• Work instructions
Return the following from the records below: each line, word for word, starting with the line that contains "[3:17.53-3:18.53]" and going on through the line that contains "[00:00:05.40 to 00:00:06.30]", with nothing outside that range.

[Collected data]
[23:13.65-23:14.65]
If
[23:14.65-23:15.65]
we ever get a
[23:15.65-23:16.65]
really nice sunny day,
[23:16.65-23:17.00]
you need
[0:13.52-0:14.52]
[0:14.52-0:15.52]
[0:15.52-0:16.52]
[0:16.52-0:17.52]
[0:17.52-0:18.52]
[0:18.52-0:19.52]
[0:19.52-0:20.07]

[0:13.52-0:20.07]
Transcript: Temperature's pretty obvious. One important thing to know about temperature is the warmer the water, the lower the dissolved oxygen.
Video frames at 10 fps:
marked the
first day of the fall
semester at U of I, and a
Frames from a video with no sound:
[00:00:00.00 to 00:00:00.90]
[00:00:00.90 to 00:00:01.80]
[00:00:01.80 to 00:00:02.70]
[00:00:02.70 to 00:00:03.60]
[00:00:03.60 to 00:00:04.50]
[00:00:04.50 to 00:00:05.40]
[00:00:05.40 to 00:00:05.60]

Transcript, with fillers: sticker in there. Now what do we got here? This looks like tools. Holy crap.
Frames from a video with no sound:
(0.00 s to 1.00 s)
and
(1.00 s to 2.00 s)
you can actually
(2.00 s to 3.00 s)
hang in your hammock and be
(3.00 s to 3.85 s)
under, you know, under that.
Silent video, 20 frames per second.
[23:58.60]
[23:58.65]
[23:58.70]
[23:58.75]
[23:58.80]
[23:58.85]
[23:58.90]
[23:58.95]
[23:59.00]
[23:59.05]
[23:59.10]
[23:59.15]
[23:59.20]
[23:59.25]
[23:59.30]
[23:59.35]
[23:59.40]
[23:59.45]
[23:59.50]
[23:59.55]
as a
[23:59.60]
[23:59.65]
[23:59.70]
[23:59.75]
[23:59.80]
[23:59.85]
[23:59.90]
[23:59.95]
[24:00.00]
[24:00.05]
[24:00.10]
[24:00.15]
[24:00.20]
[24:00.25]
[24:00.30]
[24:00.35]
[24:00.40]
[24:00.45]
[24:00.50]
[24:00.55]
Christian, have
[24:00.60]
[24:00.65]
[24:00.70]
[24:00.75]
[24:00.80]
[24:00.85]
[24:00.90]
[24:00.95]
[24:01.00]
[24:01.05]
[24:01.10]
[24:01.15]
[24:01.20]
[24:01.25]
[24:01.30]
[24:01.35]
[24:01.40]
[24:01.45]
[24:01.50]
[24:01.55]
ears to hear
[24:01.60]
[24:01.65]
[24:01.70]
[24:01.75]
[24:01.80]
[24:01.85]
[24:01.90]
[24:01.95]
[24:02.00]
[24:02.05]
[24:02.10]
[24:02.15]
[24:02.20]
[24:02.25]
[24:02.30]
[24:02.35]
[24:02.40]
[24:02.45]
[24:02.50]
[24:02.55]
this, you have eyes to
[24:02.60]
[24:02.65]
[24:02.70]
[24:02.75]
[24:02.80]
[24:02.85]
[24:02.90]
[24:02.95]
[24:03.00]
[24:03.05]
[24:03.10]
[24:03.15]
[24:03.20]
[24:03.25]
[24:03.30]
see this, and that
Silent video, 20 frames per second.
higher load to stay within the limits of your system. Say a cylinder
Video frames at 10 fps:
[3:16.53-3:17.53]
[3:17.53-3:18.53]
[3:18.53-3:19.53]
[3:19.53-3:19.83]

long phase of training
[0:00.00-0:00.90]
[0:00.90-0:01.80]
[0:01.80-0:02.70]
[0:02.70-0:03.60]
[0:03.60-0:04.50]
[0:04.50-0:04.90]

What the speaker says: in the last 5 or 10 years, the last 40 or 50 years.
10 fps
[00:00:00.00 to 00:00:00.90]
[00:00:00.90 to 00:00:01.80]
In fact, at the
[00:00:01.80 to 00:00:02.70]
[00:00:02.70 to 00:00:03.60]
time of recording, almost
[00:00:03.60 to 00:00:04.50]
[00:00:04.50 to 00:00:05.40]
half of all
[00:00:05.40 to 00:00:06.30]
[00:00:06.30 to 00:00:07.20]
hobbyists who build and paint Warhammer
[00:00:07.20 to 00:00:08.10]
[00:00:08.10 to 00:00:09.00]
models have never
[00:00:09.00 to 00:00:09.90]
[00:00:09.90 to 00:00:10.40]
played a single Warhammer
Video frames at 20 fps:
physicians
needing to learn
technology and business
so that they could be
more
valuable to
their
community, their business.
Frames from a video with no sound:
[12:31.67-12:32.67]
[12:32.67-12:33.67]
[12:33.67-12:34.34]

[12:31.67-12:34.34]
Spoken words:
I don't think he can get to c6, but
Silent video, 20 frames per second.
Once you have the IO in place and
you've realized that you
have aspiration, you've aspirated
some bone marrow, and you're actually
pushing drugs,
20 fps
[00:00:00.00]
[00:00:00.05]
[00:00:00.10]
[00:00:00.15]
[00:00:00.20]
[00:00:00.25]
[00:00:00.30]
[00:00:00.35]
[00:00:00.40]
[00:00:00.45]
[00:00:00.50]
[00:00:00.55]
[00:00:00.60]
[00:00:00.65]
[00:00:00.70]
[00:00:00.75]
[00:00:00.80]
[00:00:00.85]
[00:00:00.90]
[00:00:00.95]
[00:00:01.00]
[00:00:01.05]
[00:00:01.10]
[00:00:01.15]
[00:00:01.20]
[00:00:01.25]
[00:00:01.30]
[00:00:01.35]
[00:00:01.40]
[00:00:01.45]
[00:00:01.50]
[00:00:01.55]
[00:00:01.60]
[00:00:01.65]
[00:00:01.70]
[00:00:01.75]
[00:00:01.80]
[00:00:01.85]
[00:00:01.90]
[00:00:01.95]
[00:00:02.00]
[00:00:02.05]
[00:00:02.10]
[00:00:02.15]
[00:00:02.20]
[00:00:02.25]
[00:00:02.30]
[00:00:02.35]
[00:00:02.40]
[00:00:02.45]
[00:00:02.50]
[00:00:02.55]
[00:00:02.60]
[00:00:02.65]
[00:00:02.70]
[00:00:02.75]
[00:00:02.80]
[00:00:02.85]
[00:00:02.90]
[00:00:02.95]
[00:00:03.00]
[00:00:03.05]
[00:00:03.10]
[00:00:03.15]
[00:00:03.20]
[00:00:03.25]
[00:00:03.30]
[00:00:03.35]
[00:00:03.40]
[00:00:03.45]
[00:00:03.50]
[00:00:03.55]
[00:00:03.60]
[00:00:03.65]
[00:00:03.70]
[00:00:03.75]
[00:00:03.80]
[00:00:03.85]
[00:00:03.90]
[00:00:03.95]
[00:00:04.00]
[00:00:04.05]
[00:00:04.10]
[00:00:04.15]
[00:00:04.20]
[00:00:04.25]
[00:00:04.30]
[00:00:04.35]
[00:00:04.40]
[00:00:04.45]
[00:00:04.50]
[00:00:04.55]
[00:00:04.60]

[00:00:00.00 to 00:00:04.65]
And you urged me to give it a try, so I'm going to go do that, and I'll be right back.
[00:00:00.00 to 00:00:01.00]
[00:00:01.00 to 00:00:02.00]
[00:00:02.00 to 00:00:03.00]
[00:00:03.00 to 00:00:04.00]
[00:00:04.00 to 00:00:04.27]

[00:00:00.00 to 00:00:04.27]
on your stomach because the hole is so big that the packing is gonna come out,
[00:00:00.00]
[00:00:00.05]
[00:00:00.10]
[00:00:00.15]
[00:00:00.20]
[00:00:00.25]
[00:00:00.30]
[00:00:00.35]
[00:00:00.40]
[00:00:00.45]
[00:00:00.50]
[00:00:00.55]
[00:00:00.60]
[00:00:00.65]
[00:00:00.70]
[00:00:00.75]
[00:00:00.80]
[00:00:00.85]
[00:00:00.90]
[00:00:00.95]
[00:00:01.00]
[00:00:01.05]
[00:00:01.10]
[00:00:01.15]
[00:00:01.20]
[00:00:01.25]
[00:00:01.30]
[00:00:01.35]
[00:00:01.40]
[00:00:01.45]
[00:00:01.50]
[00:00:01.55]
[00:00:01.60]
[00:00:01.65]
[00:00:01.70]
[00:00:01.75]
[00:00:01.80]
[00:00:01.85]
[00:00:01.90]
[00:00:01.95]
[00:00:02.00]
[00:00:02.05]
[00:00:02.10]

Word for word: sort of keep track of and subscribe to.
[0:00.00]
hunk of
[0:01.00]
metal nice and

• Answer section
[3:17.53-3:18.53]
[3:18.53-3:19.53]
[3:19.53-3:19.83]

long phase of training
[0:00.00-0:00.90]
[0:00.90-0:01.80]
[0:01.80-0:02.70]
[0:02.70-0:03.60]
[0:03.60-0:04.50]
[0:04.50-0:04.90]

What the speaker says: in the last 5 or 10 years, the last 40 or 50 years.
10 fps
[00:00:00.00 to 00:00:00.90]
[00:00:00.90 to 00:00:01.80]
In fact, at the
[00:00:01.80 to 00:00:02.70]
[00:00:02.70 to 00:00:03.60]
time of recording, almost
[00:00:03.60 to 00:00:04.50]
[00:00:04.50 to 00:00:05.40]
half of all
[00:00:05.40 to 00:00:06.30]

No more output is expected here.